(Stored data entries)
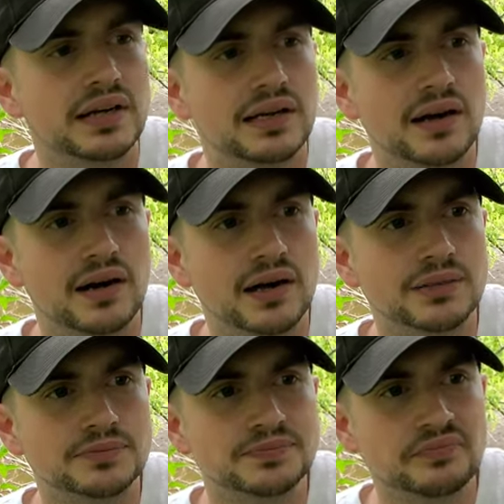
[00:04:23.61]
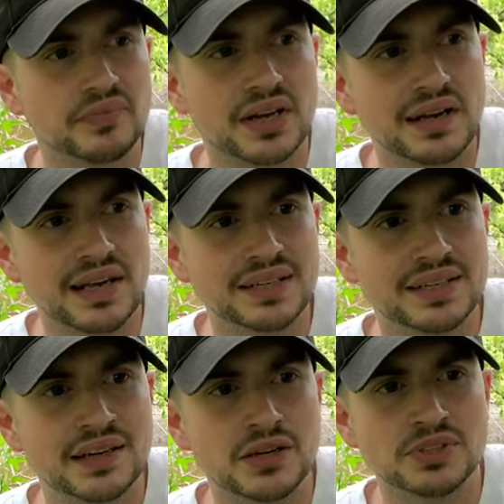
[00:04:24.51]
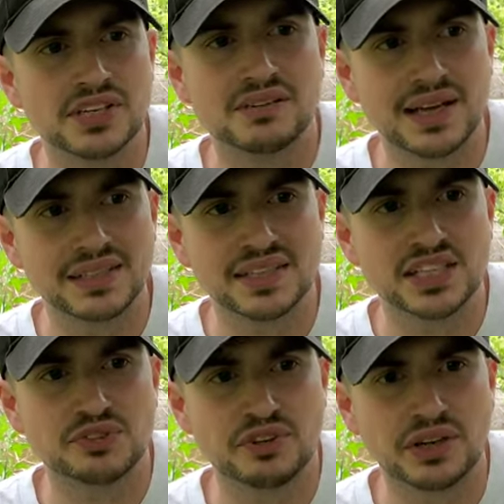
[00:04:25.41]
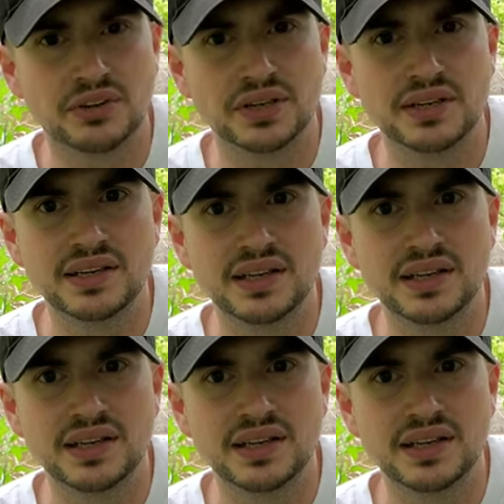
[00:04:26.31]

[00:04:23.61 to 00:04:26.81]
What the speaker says: and it was a class X felony,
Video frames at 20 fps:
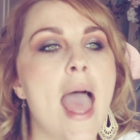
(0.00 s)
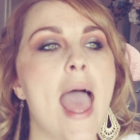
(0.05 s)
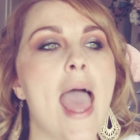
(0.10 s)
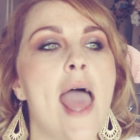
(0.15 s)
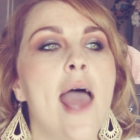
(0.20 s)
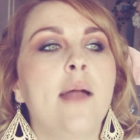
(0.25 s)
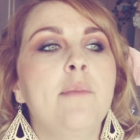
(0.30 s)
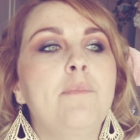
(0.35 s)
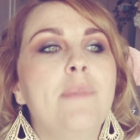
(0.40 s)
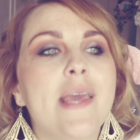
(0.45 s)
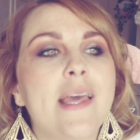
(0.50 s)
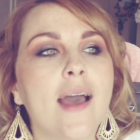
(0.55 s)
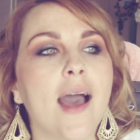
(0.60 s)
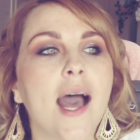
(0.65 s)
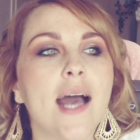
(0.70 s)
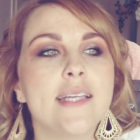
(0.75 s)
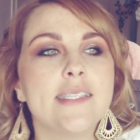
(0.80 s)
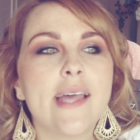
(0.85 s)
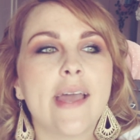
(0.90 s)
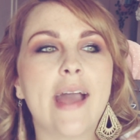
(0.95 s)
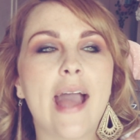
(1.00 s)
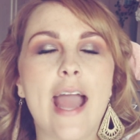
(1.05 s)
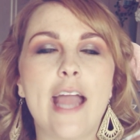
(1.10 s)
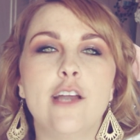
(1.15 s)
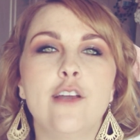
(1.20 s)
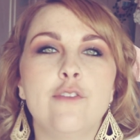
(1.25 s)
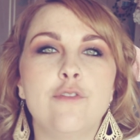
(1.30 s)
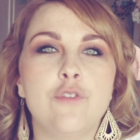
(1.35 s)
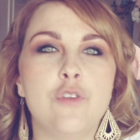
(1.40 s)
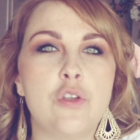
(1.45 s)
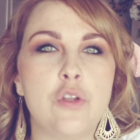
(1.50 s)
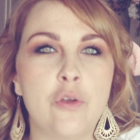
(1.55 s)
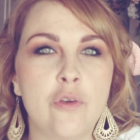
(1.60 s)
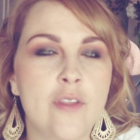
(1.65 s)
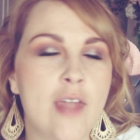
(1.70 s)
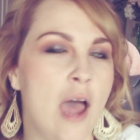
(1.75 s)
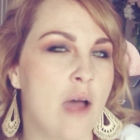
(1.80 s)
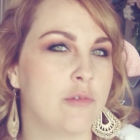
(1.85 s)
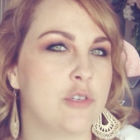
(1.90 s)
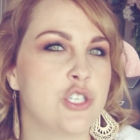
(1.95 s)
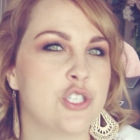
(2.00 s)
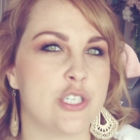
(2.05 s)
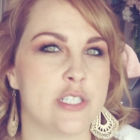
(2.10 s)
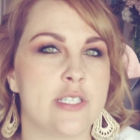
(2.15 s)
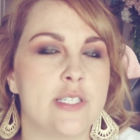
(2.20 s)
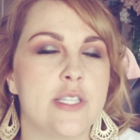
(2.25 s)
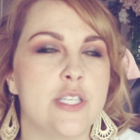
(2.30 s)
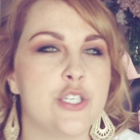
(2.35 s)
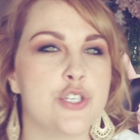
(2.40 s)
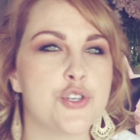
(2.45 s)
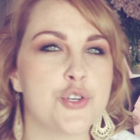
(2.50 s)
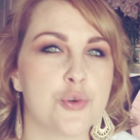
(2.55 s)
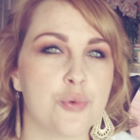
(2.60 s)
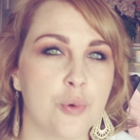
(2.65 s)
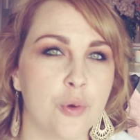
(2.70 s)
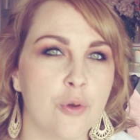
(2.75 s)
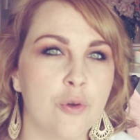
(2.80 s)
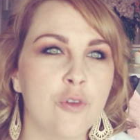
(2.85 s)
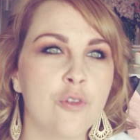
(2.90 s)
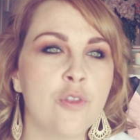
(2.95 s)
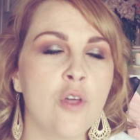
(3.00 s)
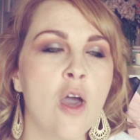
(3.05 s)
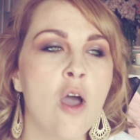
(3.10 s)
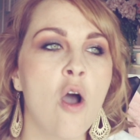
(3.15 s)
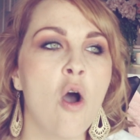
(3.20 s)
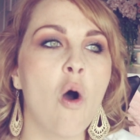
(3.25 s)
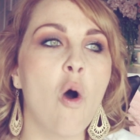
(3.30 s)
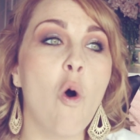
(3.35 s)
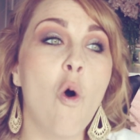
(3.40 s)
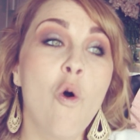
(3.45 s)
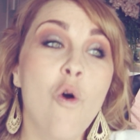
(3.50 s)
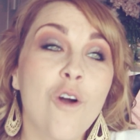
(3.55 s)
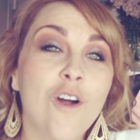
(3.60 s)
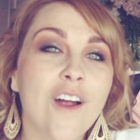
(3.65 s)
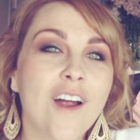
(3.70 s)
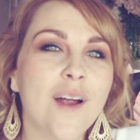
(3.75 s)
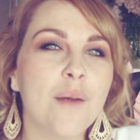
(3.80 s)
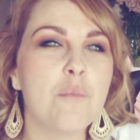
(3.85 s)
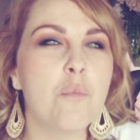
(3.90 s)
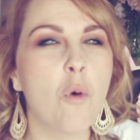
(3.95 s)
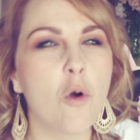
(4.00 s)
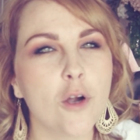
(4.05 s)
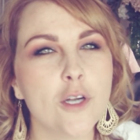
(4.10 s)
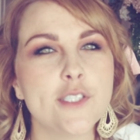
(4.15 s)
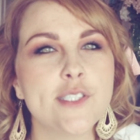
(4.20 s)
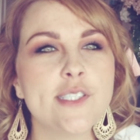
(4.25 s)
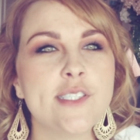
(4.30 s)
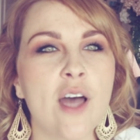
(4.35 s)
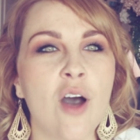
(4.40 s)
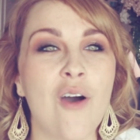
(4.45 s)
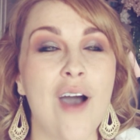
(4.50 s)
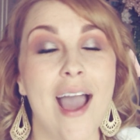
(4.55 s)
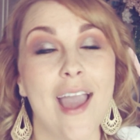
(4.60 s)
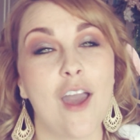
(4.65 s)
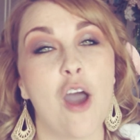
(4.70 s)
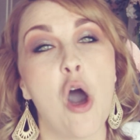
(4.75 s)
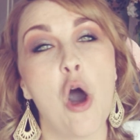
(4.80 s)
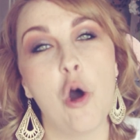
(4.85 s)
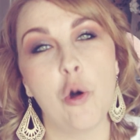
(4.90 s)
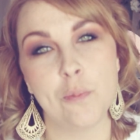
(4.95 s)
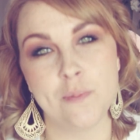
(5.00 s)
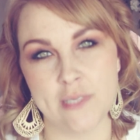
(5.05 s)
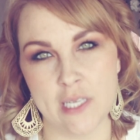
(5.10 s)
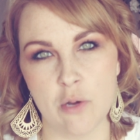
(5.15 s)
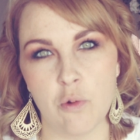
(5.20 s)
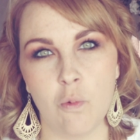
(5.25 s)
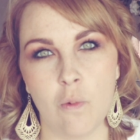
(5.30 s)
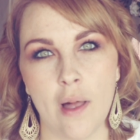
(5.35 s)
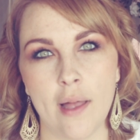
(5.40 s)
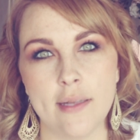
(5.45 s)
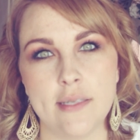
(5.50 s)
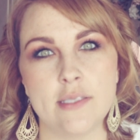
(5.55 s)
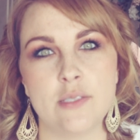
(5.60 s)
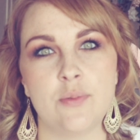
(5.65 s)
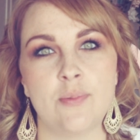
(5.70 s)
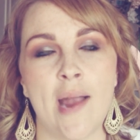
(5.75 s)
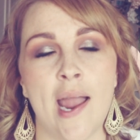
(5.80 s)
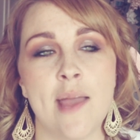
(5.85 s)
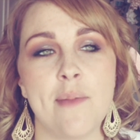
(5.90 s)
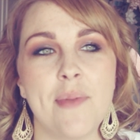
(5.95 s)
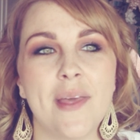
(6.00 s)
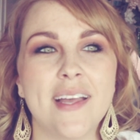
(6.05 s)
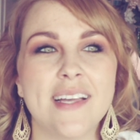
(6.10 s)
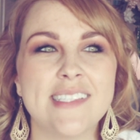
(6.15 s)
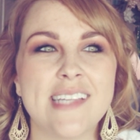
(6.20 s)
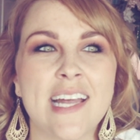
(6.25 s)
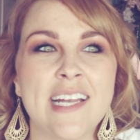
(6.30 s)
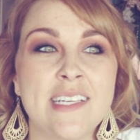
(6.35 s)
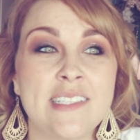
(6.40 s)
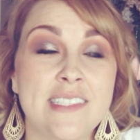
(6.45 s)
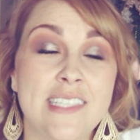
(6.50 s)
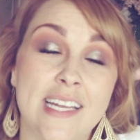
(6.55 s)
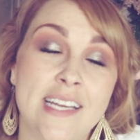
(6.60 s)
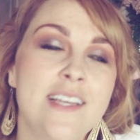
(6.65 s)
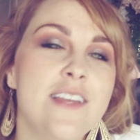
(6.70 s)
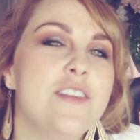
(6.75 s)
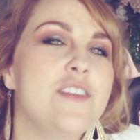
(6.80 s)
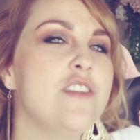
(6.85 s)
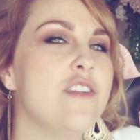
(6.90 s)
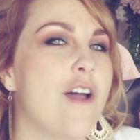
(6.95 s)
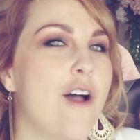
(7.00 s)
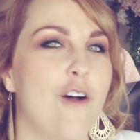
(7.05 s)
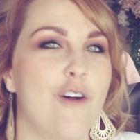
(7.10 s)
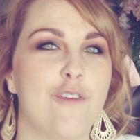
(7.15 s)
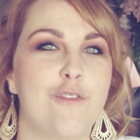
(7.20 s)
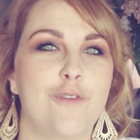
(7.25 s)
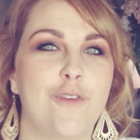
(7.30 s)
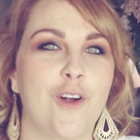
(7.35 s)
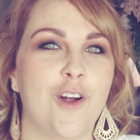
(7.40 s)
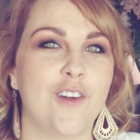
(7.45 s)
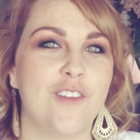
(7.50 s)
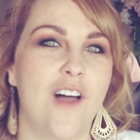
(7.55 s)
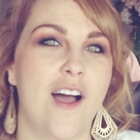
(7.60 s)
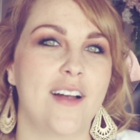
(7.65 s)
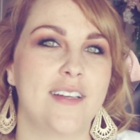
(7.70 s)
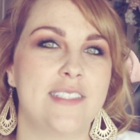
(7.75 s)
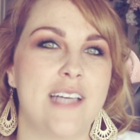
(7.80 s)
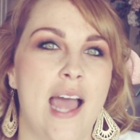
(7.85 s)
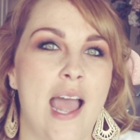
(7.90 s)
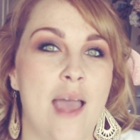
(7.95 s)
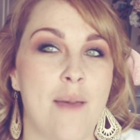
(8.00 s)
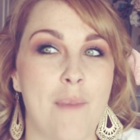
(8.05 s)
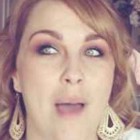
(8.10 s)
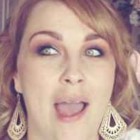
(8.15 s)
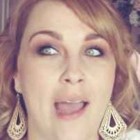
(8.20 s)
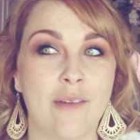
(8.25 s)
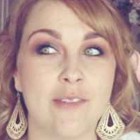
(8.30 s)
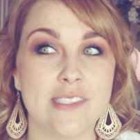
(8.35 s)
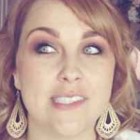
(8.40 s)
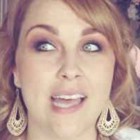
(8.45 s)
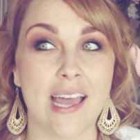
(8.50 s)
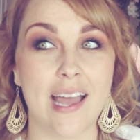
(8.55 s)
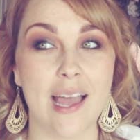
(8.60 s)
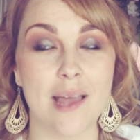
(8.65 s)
And because I kind of knew that was just the truth, or more so I hoped it was, right? Because I didn't know for a long time. I was like,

Try it
In your copy, every entry above must match word for word, and no picture may appear.

Solution
[00:04:23.61]
[00:04:24.51]
[00:04:25.41]
[00:04:26.31]

[00:04:23.61 to 00:04:26.81]
What the speaker says: and it was a class X felony,
Video frames at 20 fps:
(0.00 s)
(0.05 s)
(0.10 s)
(0.15 s)
(0.20 s)
(0.25 s)
(0.30 s)
(0.35 s)
(0.40 s)
(0.45 s)
(0.50 s)
(0.55 s)
(0.60 s)
(0.65 s)
(0.70 s)
(0.75 s)
(0.80 s)
(0.85 s)
(0.90 s)
(0.95 s)
(1.00 s)
(1.05 s)
(1.10 s)
(1.15 s)
(1.20 s)
(1.25 s)
(1.30 s)
(1.35 s)
(1.40 s)
(1.45 s)
(1.50 s)
(1.55 s)
(1.60 s)
(1.65 s)
(1.70 s)
(1.75 s)
(1.80 s)
(1.85 s)
(1.90 s)
(1.95 s)
(2.00 s)
(2.05 s)
(2.10 s)
(2.15 s)
(2.20 s)
(2.25 s)
(2.30 s)
(2.35 s)
(2.40 s)
(2.45 s)
(2.50 s)
(2.55 s)
(2.60 s)
(2.65 s)
(2.70 s)
(2.75 s)
(2.80 s)
(2.85 s)
(2.90 s)
(2.95 s)
(3.00 s)
(3.05 s)
(3.10 s)
(3.15 s)
(3.20 s)
(3.25 s)
(3.30 s)
(3.35 s)
(3.40 s)
(3.45 s)
(3.50 s)
(3.55 s)
(3.60 s)
(3.65 s)
(3.70 s)
(3.75 s)
(3.80 s)
(3.85 s)
(3.90 s)
(3.95 s)
(4.00 s)
(4.05 s)
(4.10 s)
(4.15 s)
(4.20 s)
(4.25 s)
(4.30 s)
(4.35 s)
(4.40 s)
(4.45 s)
(4.50 s)
(4.55 s)
(4.60 s)
(4.65 s)
(4.70 s)
(4.75 s)
(4.80 s)
(4.85 s)
(4.90 s)
(4.95 s)
(5.00 s)
(5.05 s)
(5.10 s)
(5.15 s)
(5.20 s)
(5.25 s)
(5.30 s)
(5.35 s)
(5.40 s)
(5.45 s)
(5.50 s)
(5.55 s)
(5.60 s)
(5.65 s)
(5.70 s)
(5.75 s)
(5.80 s)
(5.85 s)
(5.90 s)
(5.95 s)
(6.00 s)
(6.05 s)
(6.10 s)
(6.15 s)
(6.20 s)
(6.25 s)
(6.30 s)
(6.35 s)
(6.40 s)
(6.45 s)
(6.50 s)
(6.55 s)
(6.60 s)
(6.65 s)
(6.70 s)
(6.75 s)
(6.80 s)
(6.85 s)
(6.90 s)
(6.95 s)
(7.00 s)
(7.05 s)
(7.10 s)
(7.15 s)
(7.20 s)
(7.25 s)
(7.30 s)
(7.35 s)
(7.40 s)
(7.45 s)
(7.50 s)
(7.55 s)
(7.60 s)
(7.65 s)
(7.70 s)
(7.75 s)
(7.80 s)
(7.85 s)
(7.90 s)
(7.95 s)
(8.00 s)
(8.05 s)
(8.10 s)
(8.15 s)
(8.20 s)
(8.25 s)
(8.30 s)
(8.35 s)
(8.40 s)
(8.45 s)
(8.50 s)
(8.55 s)
(8.60 s)
(8.65 s)
And because I kind of knew that was just the truth, or more so I hoped it was, right? Because I didn't know for a long time. I was like,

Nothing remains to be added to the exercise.